▶ [Your assignment]:
An exact transcription of the entries is required, with no images included.

▶ [Supplied records]:

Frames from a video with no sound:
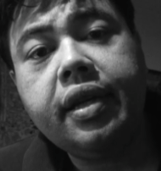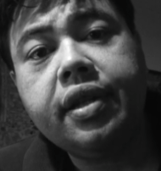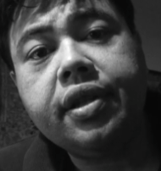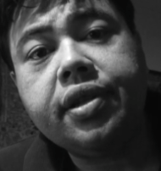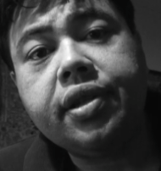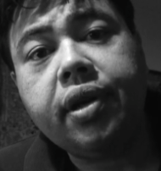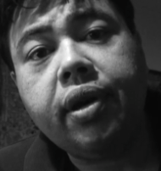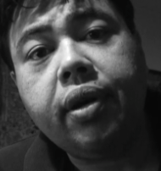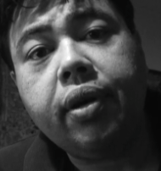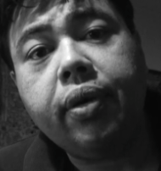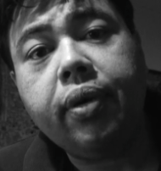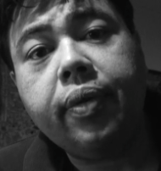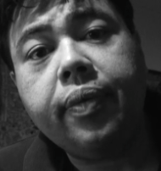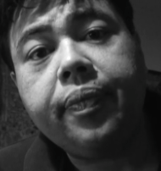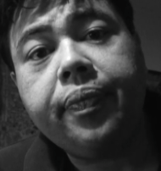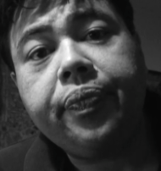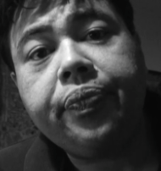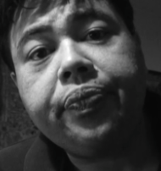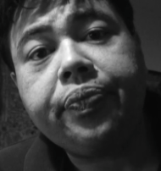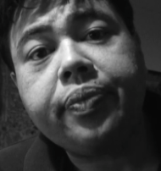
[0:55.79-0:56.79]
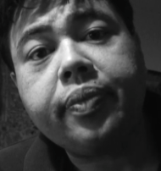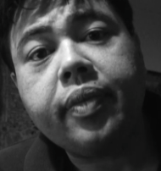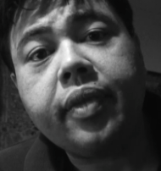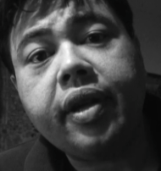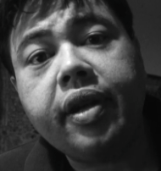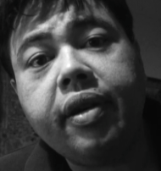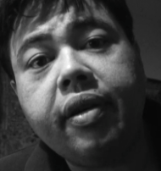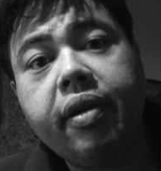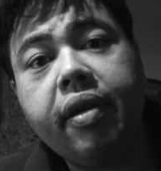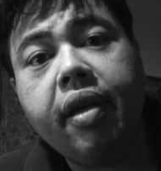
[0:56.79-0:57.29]
So,
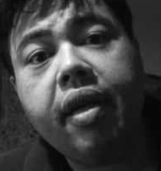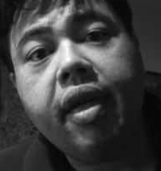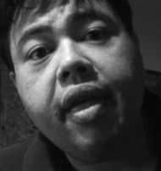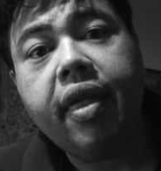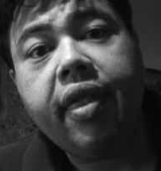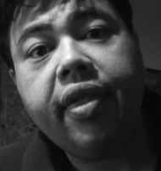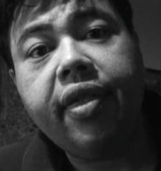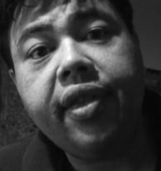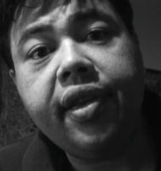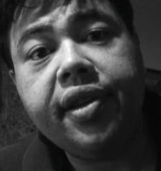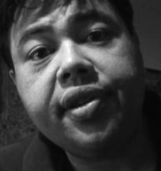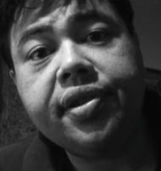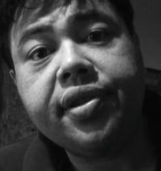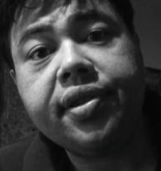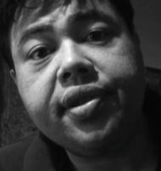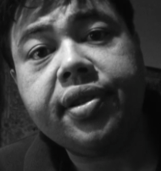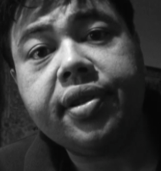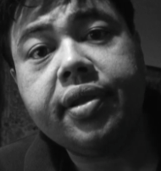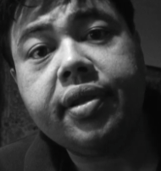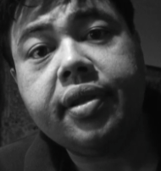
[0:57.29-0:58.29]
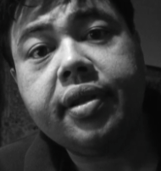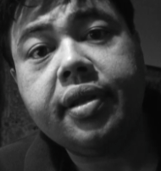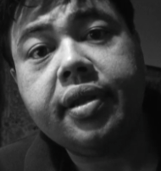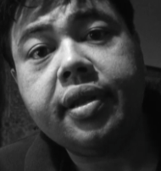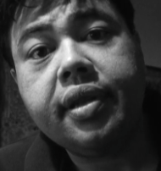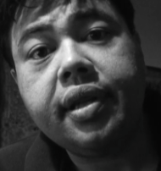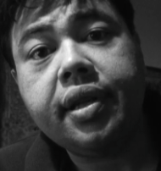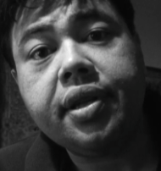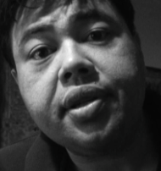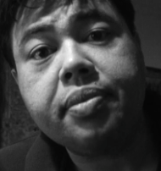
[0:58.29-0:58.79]
this
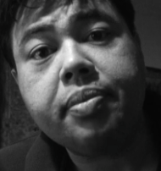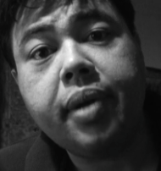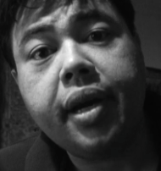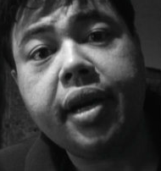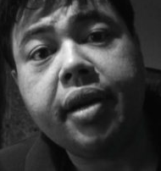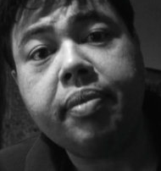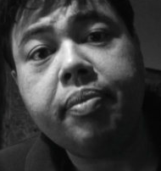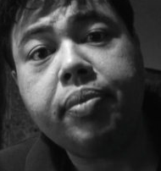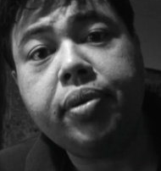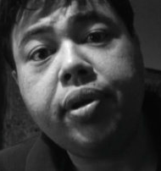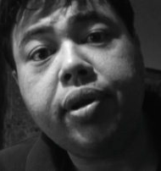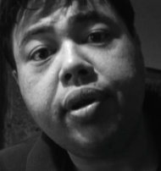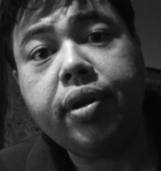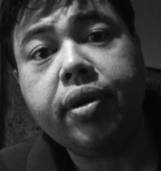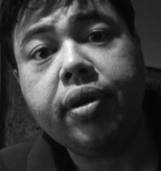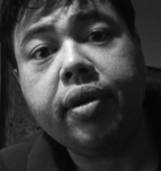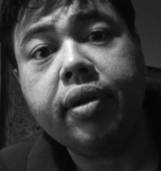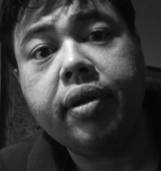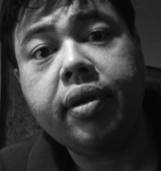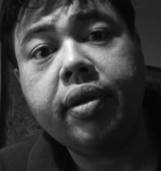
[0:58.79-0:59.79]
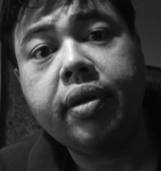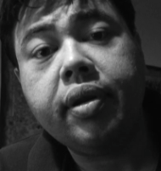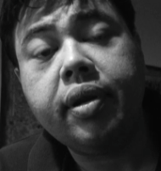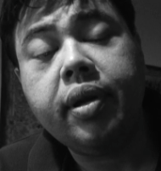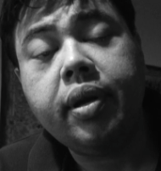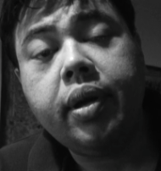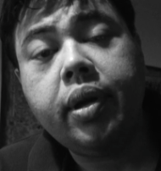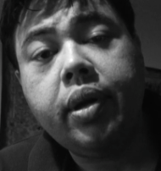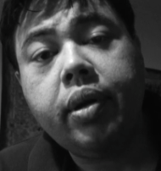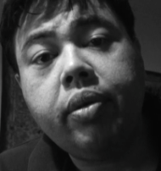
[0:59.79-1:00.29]
is my computer
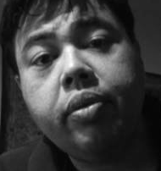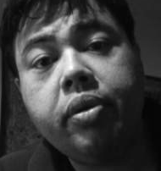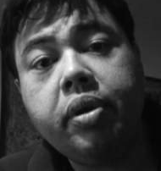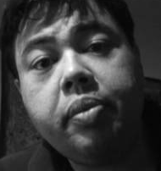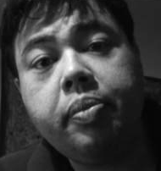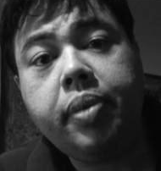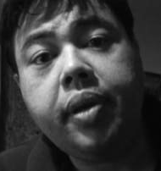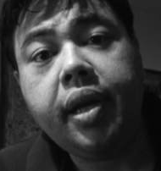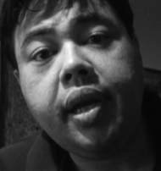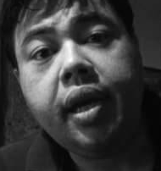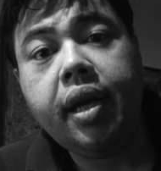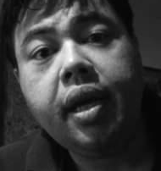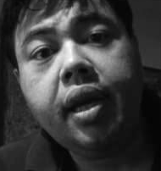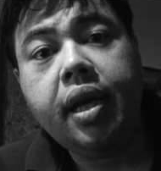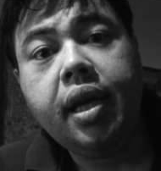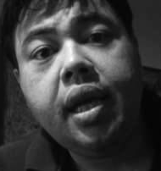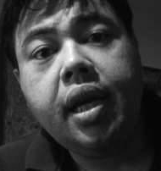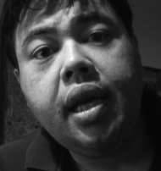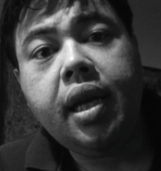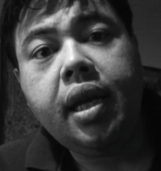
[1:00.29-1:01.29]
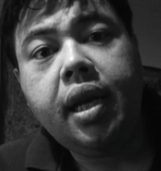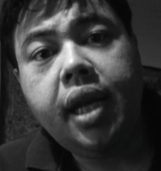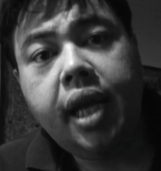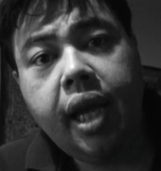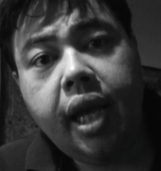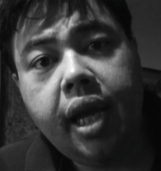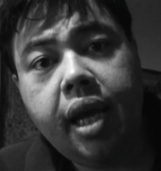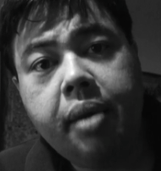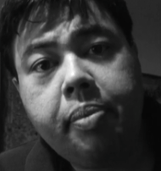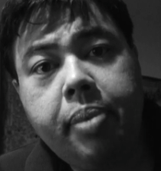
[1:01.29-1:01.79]
would be
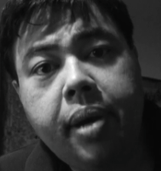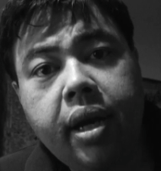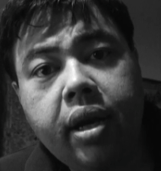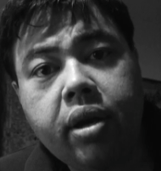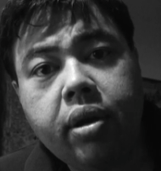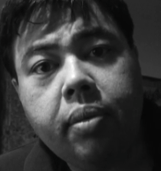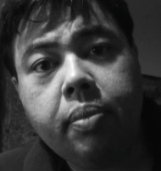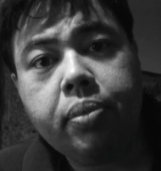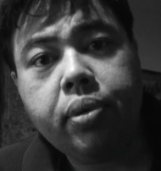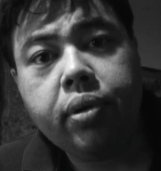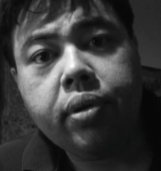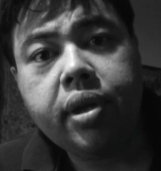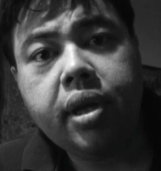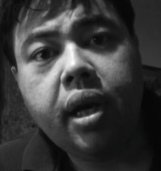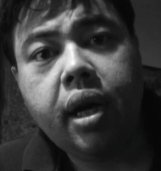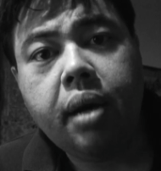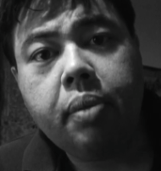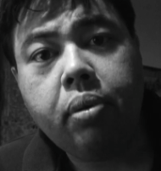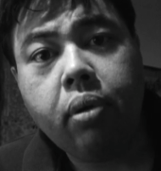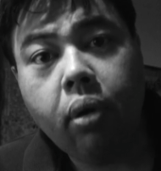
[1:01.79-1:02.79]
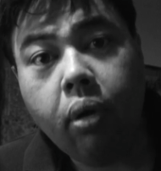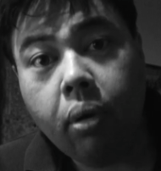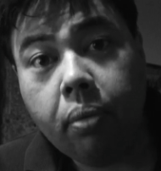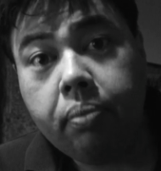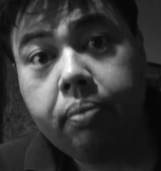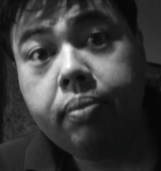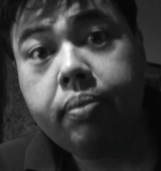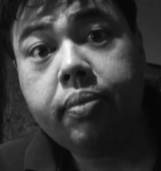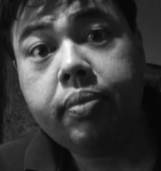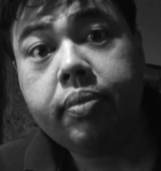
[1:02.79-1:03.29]
ni pen computer
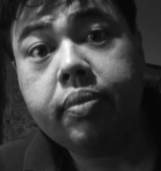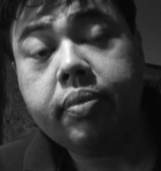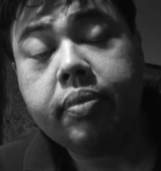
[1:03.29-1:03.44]
pom.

▶ [Task answer]:
Frames from a video with no sound:
[0:55.79-0:56.79]
[0:56.79-0:57.29]
So,
[0:57.29-0:58.29]
[0:58.29-0:58.79]
this
[0:58.79-0:59.79]
[0:59.79-1:00.29]
is my computer
[1:00.29-1:01.29]
[1:01.29-1:01.79]
would be
[1:01.79-1:02.79]
[1:02.79-1:03.29]
ni pen computer
[1:03.29-1:03.44]
pom.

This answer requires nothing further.